#### What is expected:
Copy out the entries word for word, leaving images aside.
Extracted material Block Start
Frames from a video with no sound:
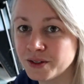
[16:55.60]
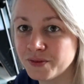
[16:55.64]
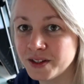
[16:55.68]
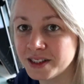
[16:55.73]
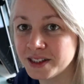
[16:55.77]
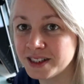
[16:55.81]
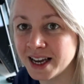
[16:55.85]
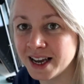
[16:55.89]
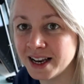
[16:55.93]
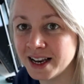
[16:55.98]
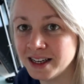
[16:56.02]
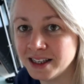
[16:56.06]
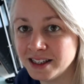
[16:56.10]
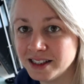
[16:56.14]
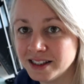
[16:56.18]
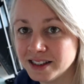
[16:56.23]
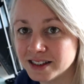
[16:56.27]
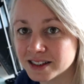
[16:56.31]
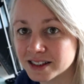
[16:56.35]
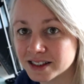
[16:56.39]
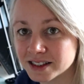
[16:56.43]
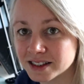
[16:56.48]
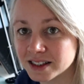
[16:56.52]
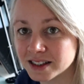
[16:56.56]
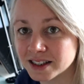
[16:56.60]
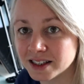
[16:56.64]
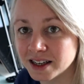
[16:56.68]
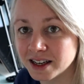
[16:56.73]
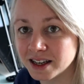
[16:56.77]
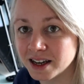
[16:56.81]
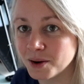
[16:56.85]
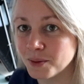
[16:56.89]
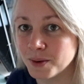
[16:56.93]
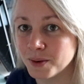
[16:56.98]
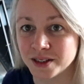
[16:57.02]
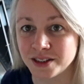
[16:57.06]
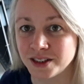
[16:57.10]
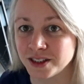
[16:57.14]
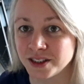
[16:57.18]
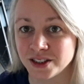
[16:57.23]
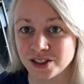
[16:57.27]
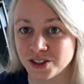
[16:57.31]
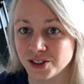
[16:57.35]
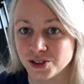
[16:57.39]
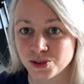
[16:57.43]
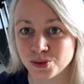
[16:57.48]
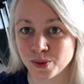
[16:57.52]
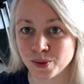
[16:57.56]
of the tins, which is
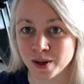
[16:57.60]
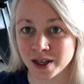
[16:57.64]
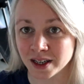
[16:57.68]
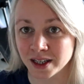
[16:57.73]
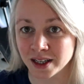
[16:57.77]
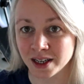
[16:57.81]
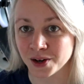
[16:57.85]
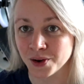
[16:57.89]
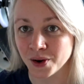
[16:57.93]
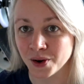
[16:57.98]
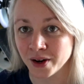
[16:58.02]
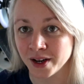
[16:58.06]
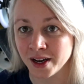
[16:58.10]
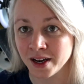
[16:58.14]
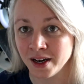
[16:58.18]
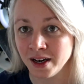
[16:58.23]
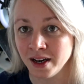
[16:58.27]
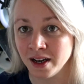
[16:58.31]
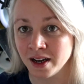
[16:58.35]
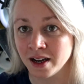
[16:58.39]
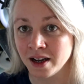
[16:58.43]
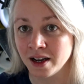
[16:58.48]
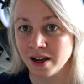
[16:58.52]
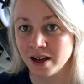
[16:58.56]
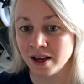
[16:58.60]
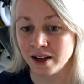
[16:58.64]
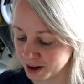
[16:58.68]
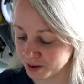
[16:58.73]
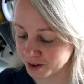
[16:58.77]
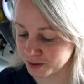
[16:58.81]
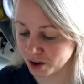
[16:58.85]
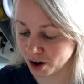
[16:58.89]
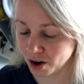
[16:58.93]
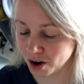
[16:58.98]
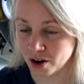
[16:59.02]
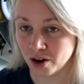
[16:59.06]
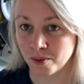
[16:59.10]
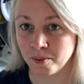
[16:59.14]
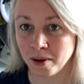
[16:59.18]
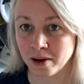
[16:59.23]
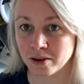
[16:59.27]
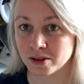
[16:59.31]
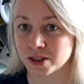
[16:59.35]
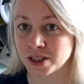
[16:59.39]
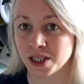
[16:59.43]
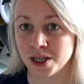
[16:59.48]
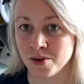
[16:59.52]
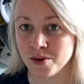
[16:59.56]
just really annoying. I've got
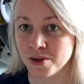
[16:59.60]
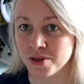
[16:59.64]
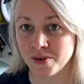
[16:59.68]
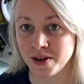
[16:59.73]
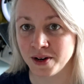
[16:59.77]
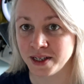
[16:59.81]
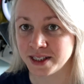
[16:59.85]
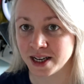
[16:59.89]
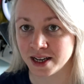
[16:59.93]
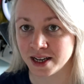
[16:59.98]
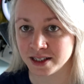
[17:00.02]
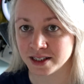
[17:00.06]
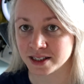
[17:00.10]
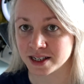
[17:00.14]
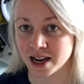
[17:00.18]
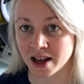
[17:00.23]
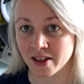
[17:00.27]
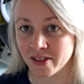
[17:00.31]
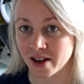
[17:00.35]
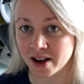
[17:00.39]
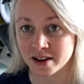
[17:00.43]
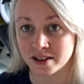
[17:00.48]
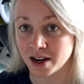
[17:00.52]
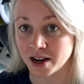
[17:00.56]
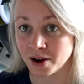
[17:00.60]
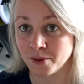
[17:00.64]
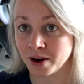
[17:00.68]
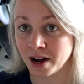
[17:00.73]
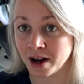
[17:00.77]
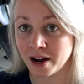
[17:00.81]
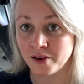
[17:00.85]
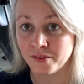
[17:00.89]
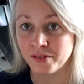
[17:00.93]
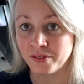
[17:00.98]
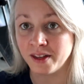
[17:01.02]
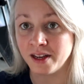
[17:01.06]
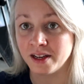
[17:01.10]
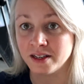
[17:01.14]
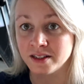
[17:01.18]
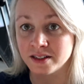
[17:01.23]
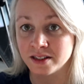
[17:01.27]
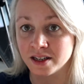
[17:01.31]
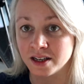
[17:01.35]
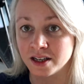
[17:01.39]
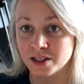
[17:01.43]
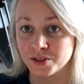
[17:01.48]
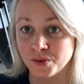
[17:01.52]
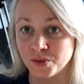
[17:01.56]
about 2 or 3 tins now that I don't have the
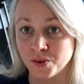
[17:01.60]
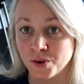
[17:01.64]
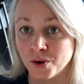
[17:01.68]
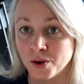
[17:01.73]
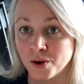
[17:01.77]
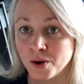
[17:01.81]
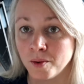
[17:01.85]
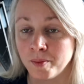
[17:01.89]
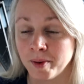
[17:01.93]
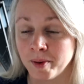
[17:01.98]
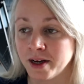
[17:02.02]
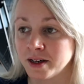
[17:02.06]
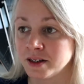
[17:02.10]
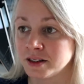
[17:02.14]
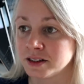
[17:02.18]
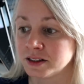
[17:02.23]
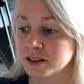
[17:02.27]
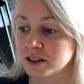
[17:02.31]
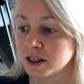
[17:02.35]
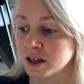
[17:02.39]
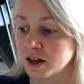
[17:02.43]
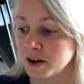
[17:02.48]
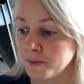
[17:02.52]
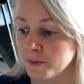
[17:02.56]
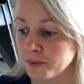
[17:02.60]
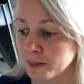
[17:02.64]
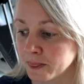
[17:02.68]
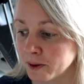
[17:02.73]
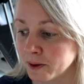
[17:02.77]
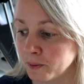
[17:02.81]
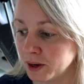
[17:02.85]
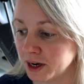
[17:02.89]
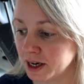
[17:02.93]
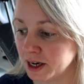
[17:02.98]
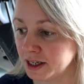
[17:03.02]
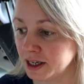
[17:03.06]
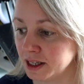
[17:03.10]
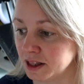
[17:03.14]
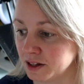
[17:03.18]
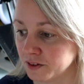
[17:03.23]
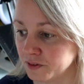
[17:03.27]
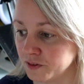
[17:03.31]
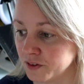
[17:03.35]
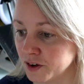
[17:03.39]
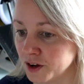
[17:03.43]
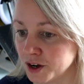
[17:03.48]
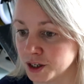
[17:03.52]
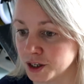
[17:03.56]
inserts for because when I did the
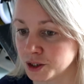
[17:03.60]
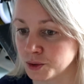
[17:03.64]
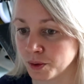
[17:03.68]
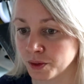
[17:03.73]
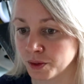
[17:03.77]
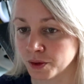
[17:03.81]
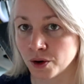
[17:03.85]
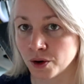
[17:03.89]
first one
Extracted material Block End
#### Exercise output:
Frames from a video with no sound:
[16:55.60]
[16:55.64]
[16:55.68]
[16:55.73]
[16:55.77]
[16:55.81]
[16:55.85]
[16:55.89]
[16:55.93]
[16:55.98]
[16:56.02]
[16:56.06]
[16:56.10]
[16:56.14]
[16:56.18]
[16:56.23]
[16:56.27]
[16:56.31]
[16:56.35]
[16:56.39]
[16:56.43]
[16:56.48]
[16:56.52]
[16:56.56]
[16:56.60]
[16:56.64]
[16:56.68]
[16:56.73]
[16:56.77]
[16:56.81]
[16:56.85]
[16:56.89]
[16:56.93]
[16:56.98]
[16:57.02]
[16:57.06]
[16:57.10]
[16:57.14]
[16:57.18]
[16:57.23]
[16:57.27]
[16:57.31]
[16:57.35]
[16:57.39]
[16:57.43]
[16:57.48]
[16:57.52]
[16:57.56]
of the tins, which is
[16:57.60]
[16:57.64]
[16:57.68]
[16:57.73]
[16:57.77]
[16:57.81]
[16:57.85]
[16:57.89]
[16:57.93]
[16:57.98]
[16:58.02]
[16:58.06]
[16:58.10]
[16:58.14]
[16:58.18]
[16:58.23]
[16:58.27]
[16:58.31]
[16:58.35]
[16:58.39]
[16:58.43]
[16:58.48]
[16:58.52]
[16:58.56]
[16:58.60]
[16:58.64]
[16:58.68]
[16:58.73]
[16:58.77]
[16:58.81]
[16:58.85]
[16:58.89]
[16:58.93]
[16:58.98]
[16:59.02]
[16:59.06]
[16:59.10]
[16:59.14]
[16:59.18]
[16:59.23]
[16:59.27]
[16:59.31]
[16:59.35]
[16:59.39]
[16:59.43]
[16:59.48]
[16:59.52]
[16:59.56]
just really annoying. I've got
[16:59.60]
[16:59.64]
[16:59.68]
[16:59.73]
[16:59.77]
[16:59.81]
[16:59.85]
[16:59.89]
[16:59.93]
[16:59.98]
[17:00.02]
[17:00.06]
[17:00.10]
[17:00.14]
[17:00.18]
[17:00.23]
[17:00.27]
[17:00.31]
[17:00.35]
[17:00.39]
[17:00.43]
[17:00.48]
[17:00.52]
[17:00.56]
[17:00.60]
[17:00.64]
[17:00.68]
[17:00.73]
[17:00.77]
[17:00.81]
[17:00.85]
[17:00.89]
[17:00.93]
[17:00.98]
[17:01.02]
[17:01.06]
[17:01.10]
[17:01.14]
[17:01.18]
[17:01.23]
[17:01.27]
[17:01.31]
[17:01.35]
[17:01.39]
[17:01.43]
[17:01.48]
[17:01.52]
[17:01.56]
about 2 or 3 tins now that I don't have the
[17:01.60]
[17:01.64]
[17:01.68]
[17:01.73]
[17:01.77]
[17:01.81]
[17:01.85]
[17:01.89]
[17:01.93]
[17:01.98]
[17:02.02]
[17:02.06]
[17:02.10]
[17:02.14]
[17:02.18]
[17:02.23]
[17:02.27]
[17:02.31]
[17:02.35]
[17:02.39]
[17:02.43]
[17:02.48]
[17:02.52]
[17:02.56]
[17:02.60]
[17:02.64]
[17:02.68]
[17:02.73]
[17:02.77]
[17:02.81]
[17:02.85]
[17:02.89]
[17:02.93]
[17:02.98]
[17:03.02]
[17:03.06]
[17:03.10]
[17:03.14]
[17:03.18]
[17:03.23]
[17:03.27]
[17:03.31]
[17:03.35]
[17:03.39]
[17:03.43]
[17:03.48]
[17:03.52]
[17:03.56]
inserts for because when I did the
[17:03.60]
[17:03.64]
[17:03.68]
[17:03.73]
[17:03.77]
[17:03.81]
[17:03.85]
[17:03.89]
first one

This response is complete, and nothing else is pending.